Txanton Piperri had two partial premieres: on 28 February 1897 the first act was performed for the first time at the Teatro Circo in San Sebastián, while on 20 February 1898 the first act was performed again and the second act was premiered at the same theatre. The complete premiere of the three acts of the opera took place on 6 January 1899 at the Catholic Centre. On 12 April of the same year it was performed at the Teatro Principal, and a month later, on 25 May, it was premiered for the first time outside San Sebastián, at the Teatro Arriaga in Bilbao. The opera was performed in both cities and also in Vitoria-Gazteiz, as well as in some smaller towns in the Basque Country, in the following years, but from the mid-20th century onwards it gradually disappeared, being performed for the last time in 1984.

== Roles ==

| Role | Voice Type | Premiere Cast, 6 May 1899 |
|---|---|---|
| Txanton | tenor | Martínez, Ercilla |
| Lazkano | baritone | Florez, Irigoyen |
| Berastegi | bass | Eznaola, Arando |
| Maritxo | soprano | Garin |
| Lizarreta | tenor | Gadea |
| Balda | tenor | Zubiría |
| Loiola | baritone | Irigoyen, Florez |

== Synopsis ==
Act I
The Oñacins gather in front of the tower of their leader, Martín de Lazkano. A young orphan who has been raised by Lazkano, Txanton Piperri, presents them with a plan to attack the tower of Miguel de Lizarreta, the Gamboin leader, in order to obtain great booty. Lazkano supports the attack, but not his son Josetxo, who fears for his father's fate. Txanton finally stays with him, but when the other Oñacins have left, the Gamboins arrive, set fire to the tower and take Josetxo prisoner, while Txanton is badly wounded.

Act II
After the attack, there was a battle between the two sides, in which the Oñacins won and managed to rescue Josetxo. Lazkano, after losing his castle, took refuge in the palace of Pedro de Berastegi, a nobleman who was opposed to fighting.
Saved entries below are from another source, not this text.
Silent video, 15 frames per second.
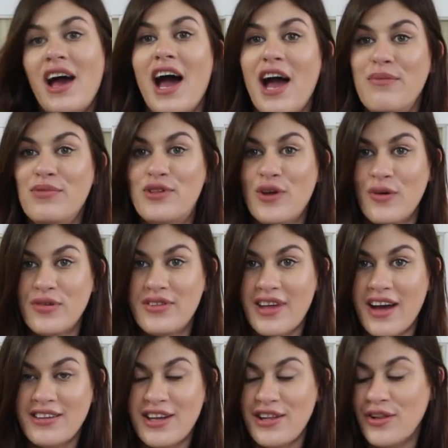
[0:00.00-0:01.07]
I'm so
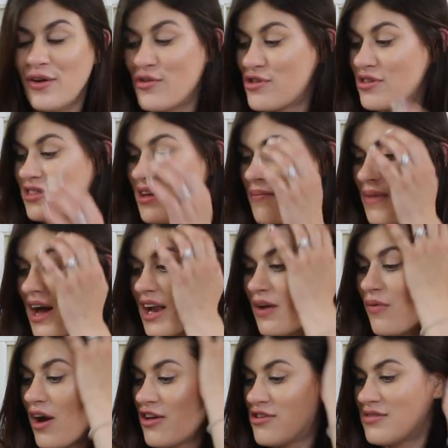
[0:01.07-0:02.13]
stocked on lotions and body
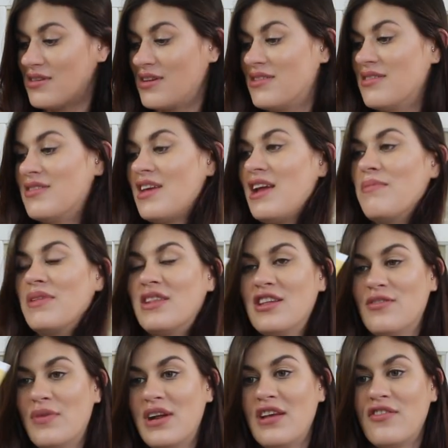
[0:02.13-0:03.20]
washes. It's insane, but
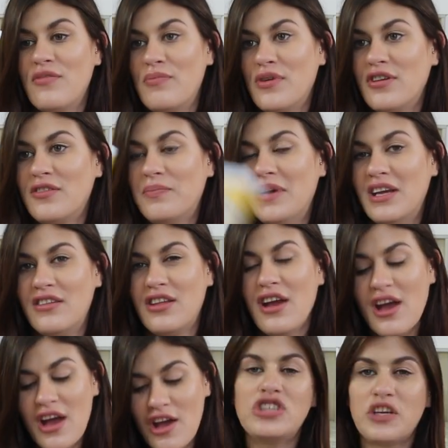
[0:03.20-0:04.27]
this one is from Burt's Bees.
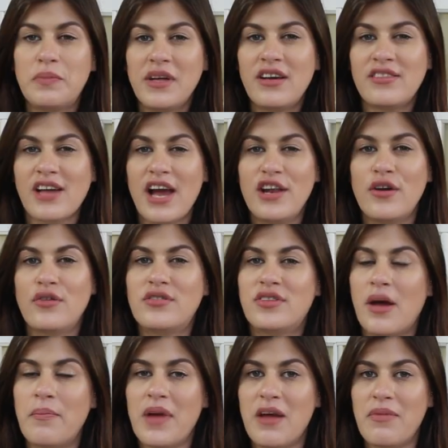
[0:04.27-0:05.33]
Just because I know
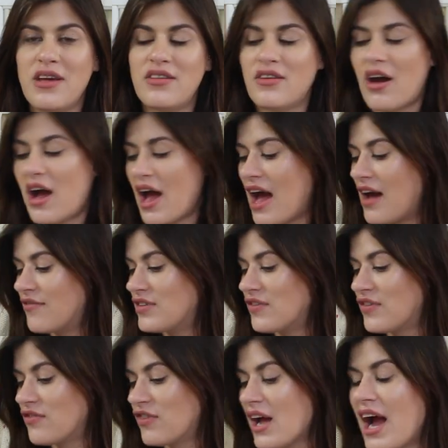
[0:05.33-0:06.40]
some babies have
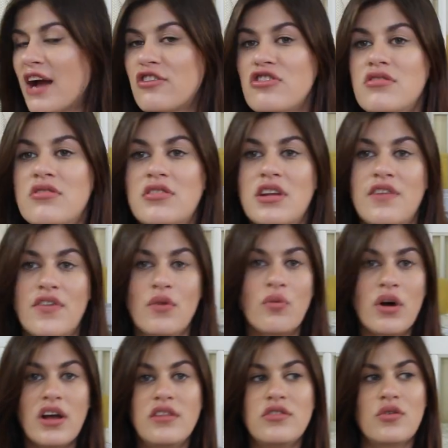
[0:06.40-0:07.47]
different reactions to different
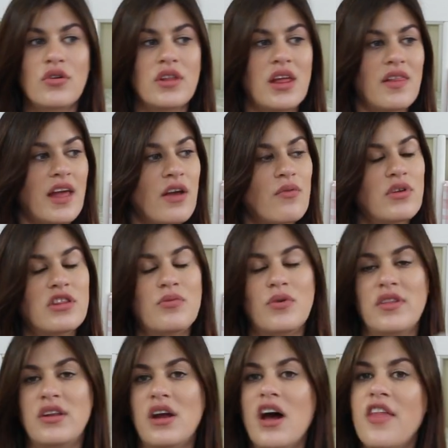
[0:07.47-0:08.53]
ones, or they like ones more
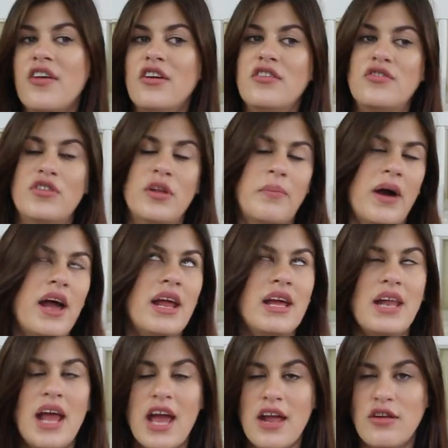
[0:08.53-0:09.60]
than others, or their body
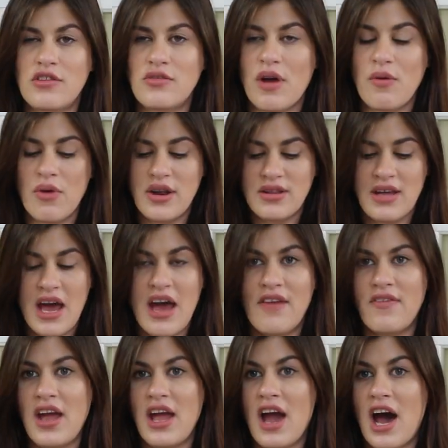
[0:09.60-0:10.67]
can handle, so I wanted to
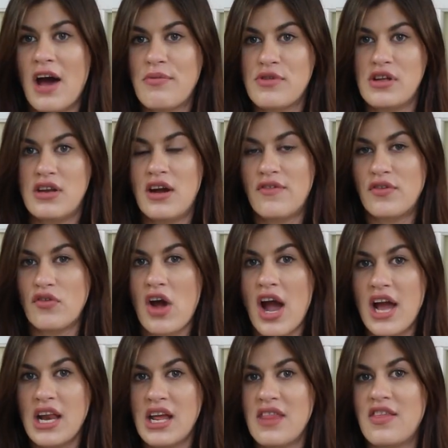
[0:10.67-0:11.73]
have an option of
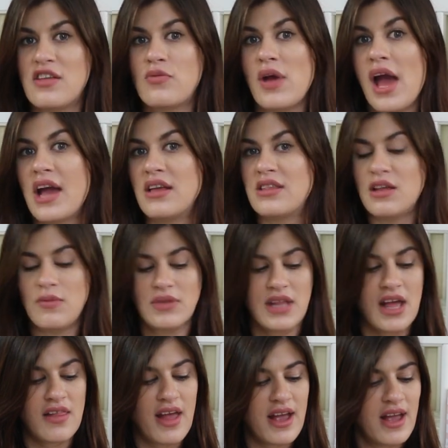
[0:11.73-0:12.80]
variety. This way I can see what
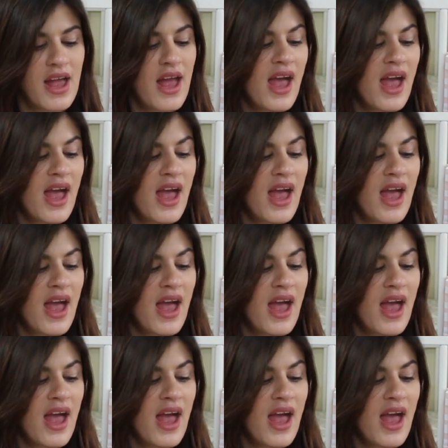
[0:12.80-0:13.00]
they like.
Txanton arrives there after hiding in the forest, eager to meet his Lord again, but the latter accuses him of being a traitor, as a Gamboin claims that he is behind the attack. Berastegi meets with Txanton and is convinced of his innocence, but the Oñacinos do not accept him and throw him out of the castle.

Act III
In the town square, the inhabitants celebrate the imminent peace. Berastegi arrives with the leaders of the Oñacins and Gamboins, but instead of signing the peace agreement, they engage in a fight. Josetxo then appears, informing them of the apparition of the Virgin of Arantzazu. The banderizos want to visit her, but Berastegi tells them that they cannot do so unless they sign the peace agreement first. After initial reluctance, they finally agreed. Lazkano is unwilling to forgive the betrayal of Txanton, who is present, but Lizarreta confirms his innocence, and the two are reconciled. The opera ends with a hymn to Euskal Herria.